### PROBLEM TO SOLVE
Each line below that carries the string "video" must appear in the answer.

### EXCERPTED DATA
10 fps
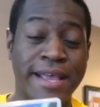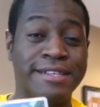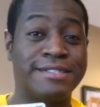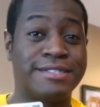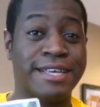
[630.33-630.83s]

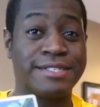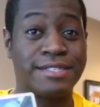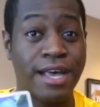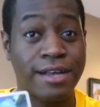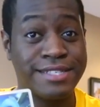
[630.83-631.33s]
It
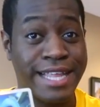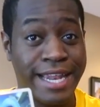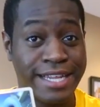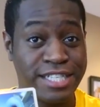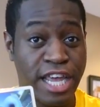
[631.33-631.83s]
sucks
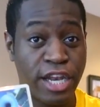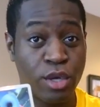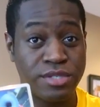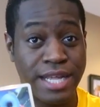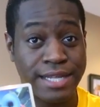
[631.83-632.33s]
that
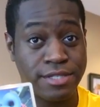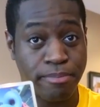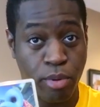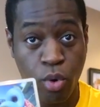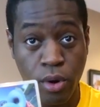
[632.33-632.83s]
Nintendo's not
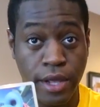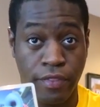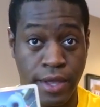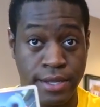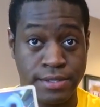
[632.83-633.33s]

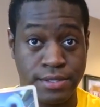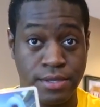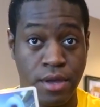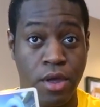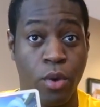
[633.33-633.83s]
supporting
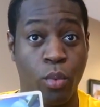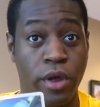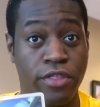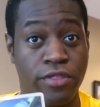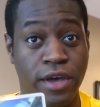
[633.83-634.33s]
this
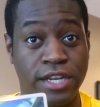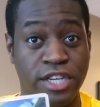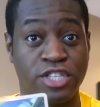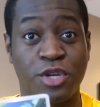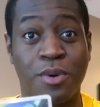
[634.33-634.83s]
with
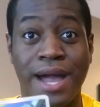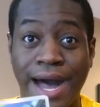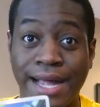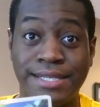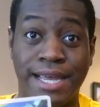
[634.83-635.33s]
additional
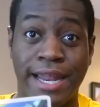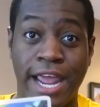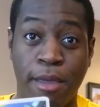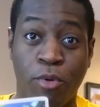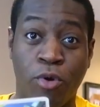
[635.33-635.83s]
content
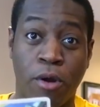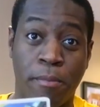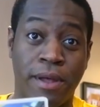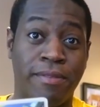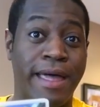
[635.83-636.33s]
anymore,
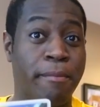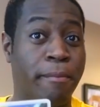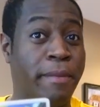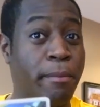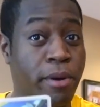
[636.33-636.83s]
but
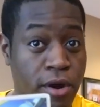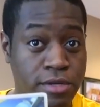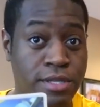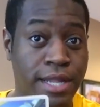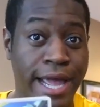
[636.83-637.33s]
me
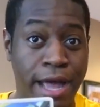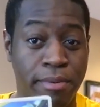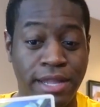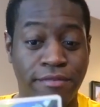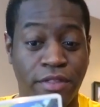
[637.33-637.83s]
personally, I
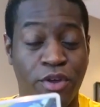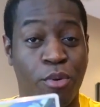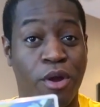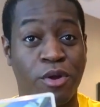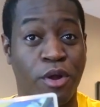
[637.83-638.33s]
believe that they're
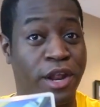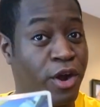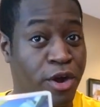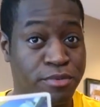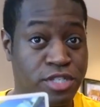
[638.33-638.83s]
working on it in
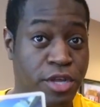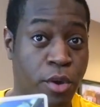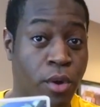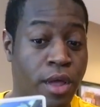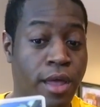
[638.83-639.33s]
ARMS
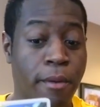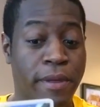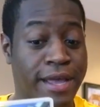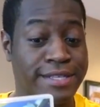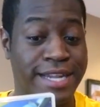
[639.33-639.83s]
too,
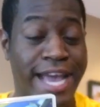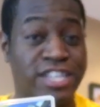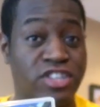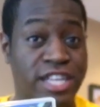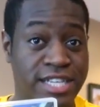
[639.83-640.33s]
because it
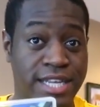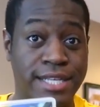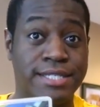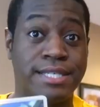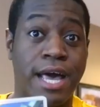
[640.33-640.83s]
actually
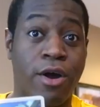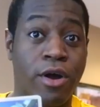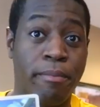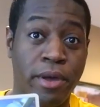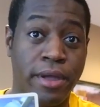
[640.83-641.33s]
did sell
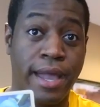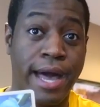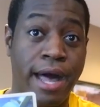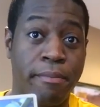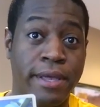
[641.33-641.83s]
1 million
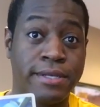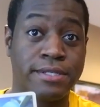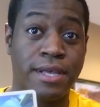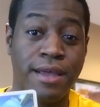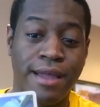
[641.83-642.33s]
copies.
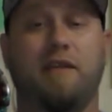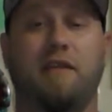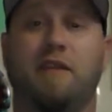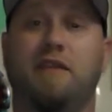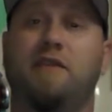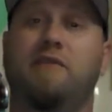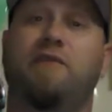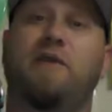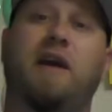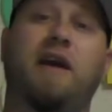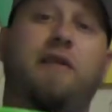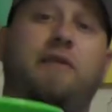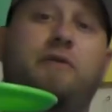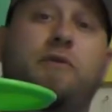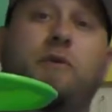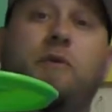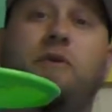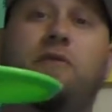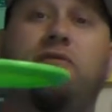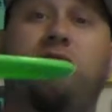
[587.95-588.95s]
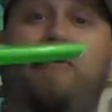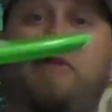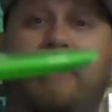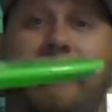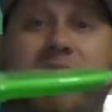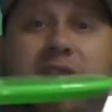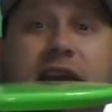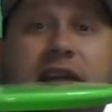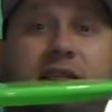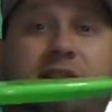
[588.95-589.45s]
If I threw it
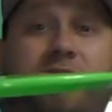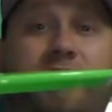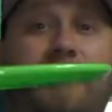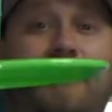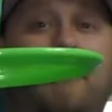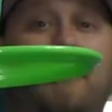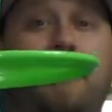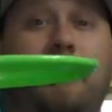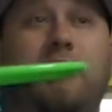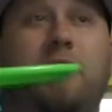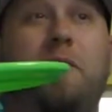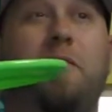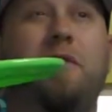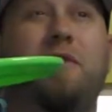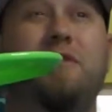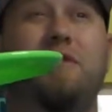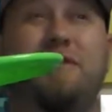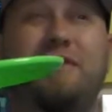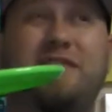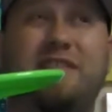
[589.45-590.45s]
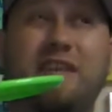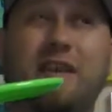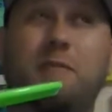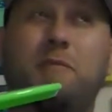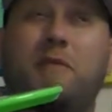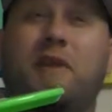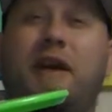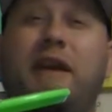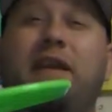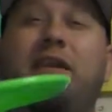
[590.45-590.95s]
flat, it
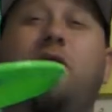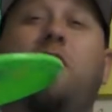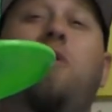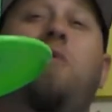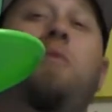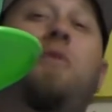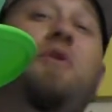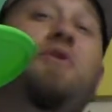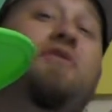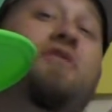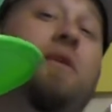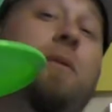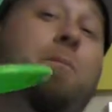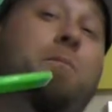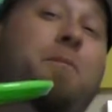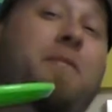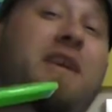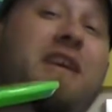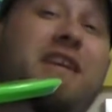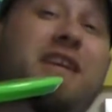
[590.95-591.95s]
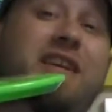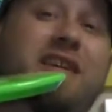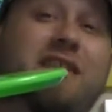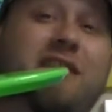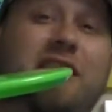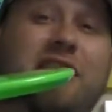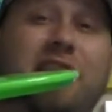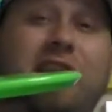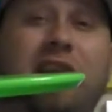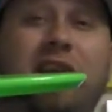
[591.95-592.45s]
seemed like almost
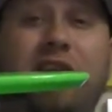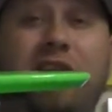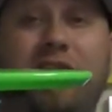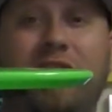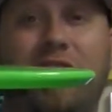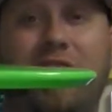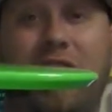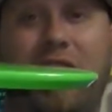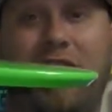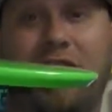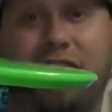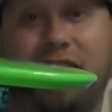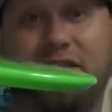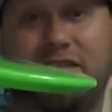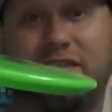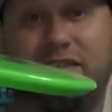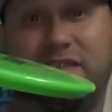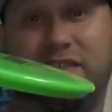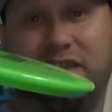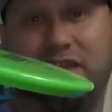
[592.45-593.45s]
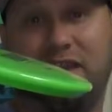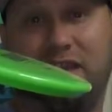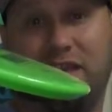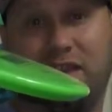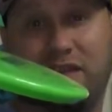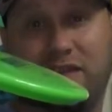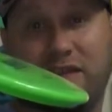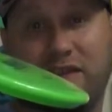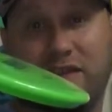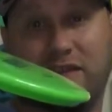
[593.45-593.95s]
immediately I could
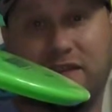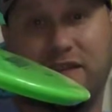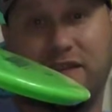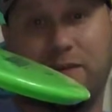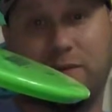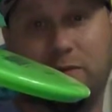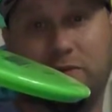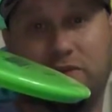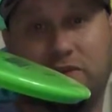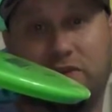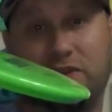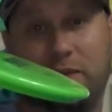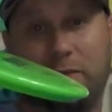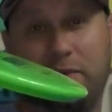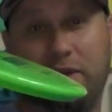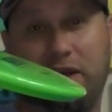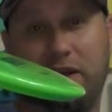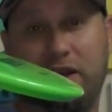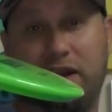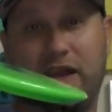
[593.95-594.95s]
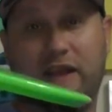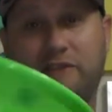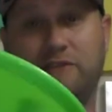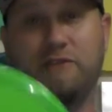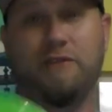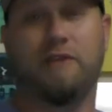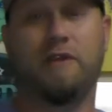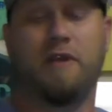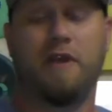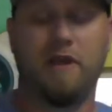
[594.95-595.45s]
see it was coming out
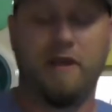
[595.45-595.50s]
hyzer.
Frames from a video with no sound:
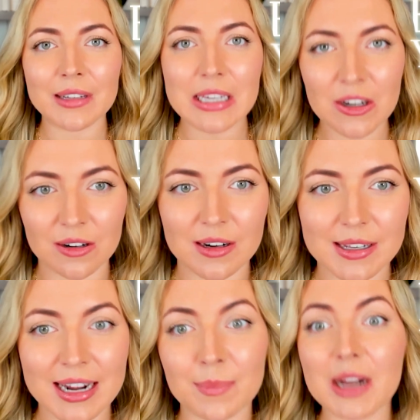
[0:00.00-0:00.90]
years.
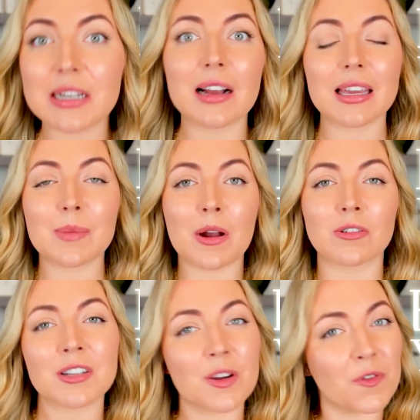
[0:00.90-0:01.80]
And I'm not talking about
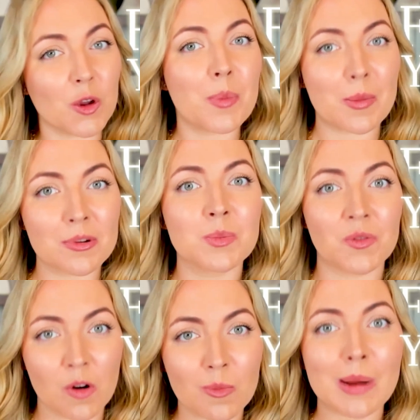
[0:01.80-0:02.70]
just a few pimples before my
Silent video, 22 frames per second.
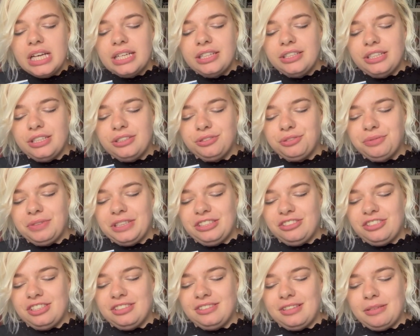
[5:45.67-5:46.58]
News
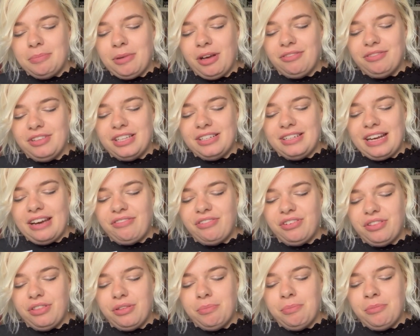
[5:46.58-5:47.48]
reaches them of the death
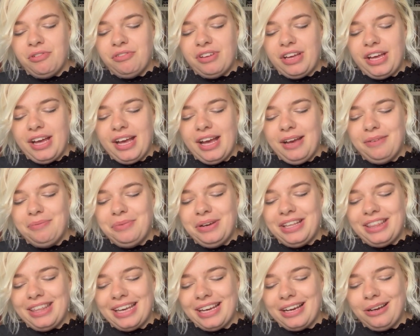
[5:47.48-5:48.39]
of the mother, and
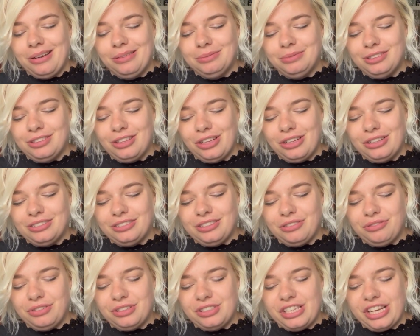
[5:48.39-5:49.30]
with it comes thoughts
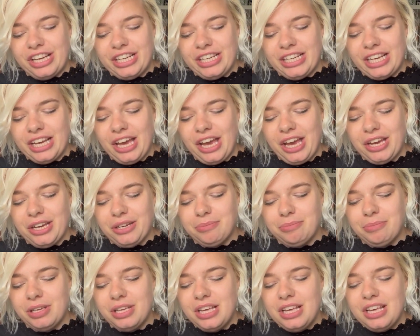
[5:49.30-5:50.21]
of returning
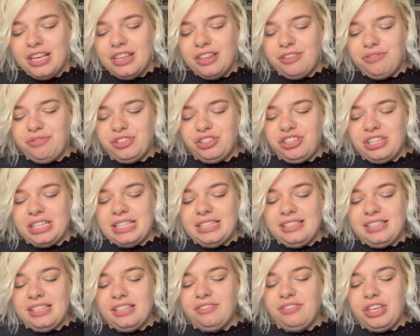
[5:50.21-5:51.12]
home. The
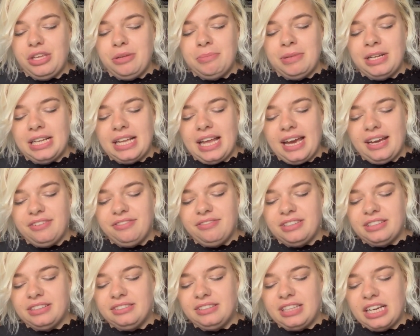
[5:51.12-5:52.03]
fragility of human life
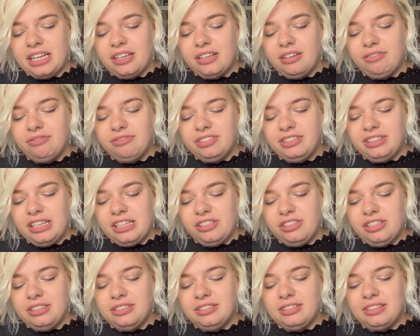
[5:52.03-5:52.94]
fills their
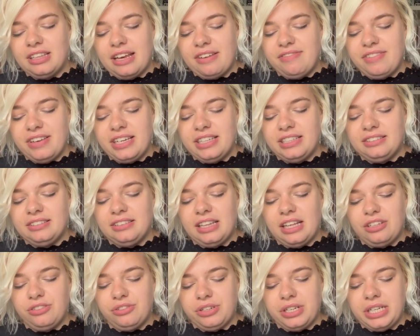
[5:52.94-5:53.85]
conversations, their fears,
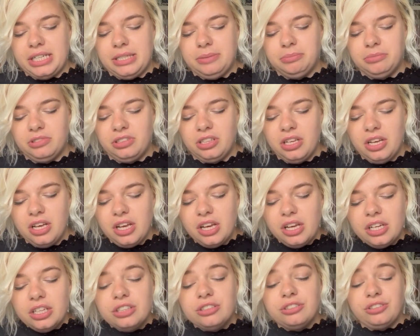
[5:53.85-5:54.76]
their dreams.
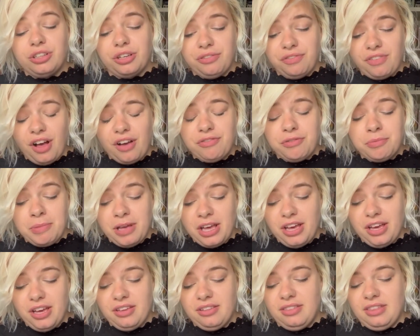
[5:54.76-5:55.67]
So far from
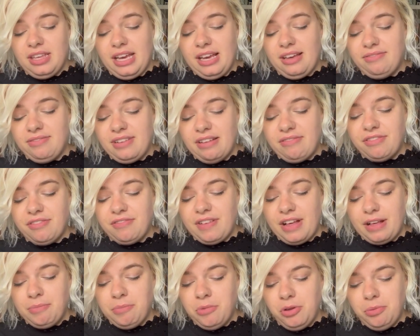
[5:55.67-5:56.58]
Earth, they have never
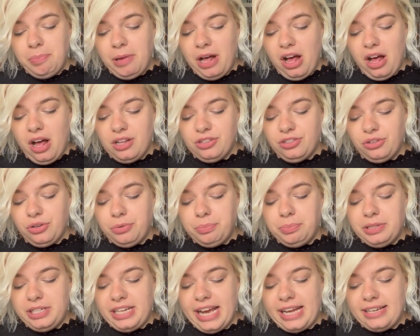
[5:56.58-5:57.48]
felt more part or
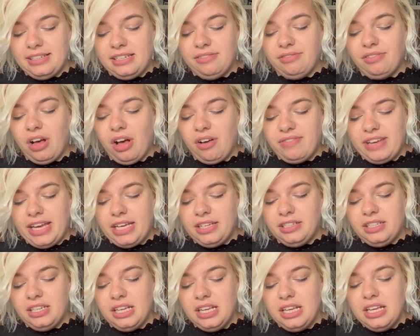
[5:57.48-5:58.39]
protective of
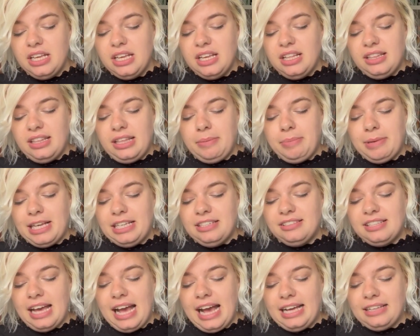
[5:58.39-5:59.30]
it. They begin
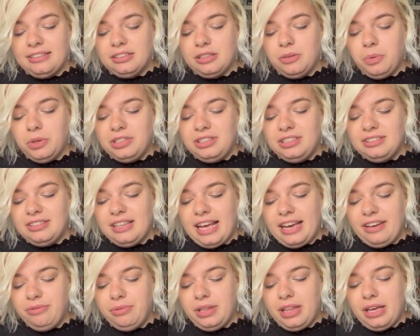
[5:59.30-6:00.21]
to ask, what is
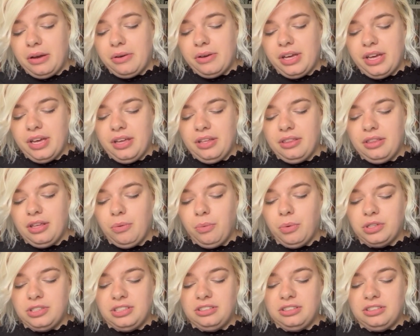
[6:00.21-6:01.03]
life without Earth? What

### ANSWER SECTION
Frames from a video with no sound:
Silent video, 22 frames per second.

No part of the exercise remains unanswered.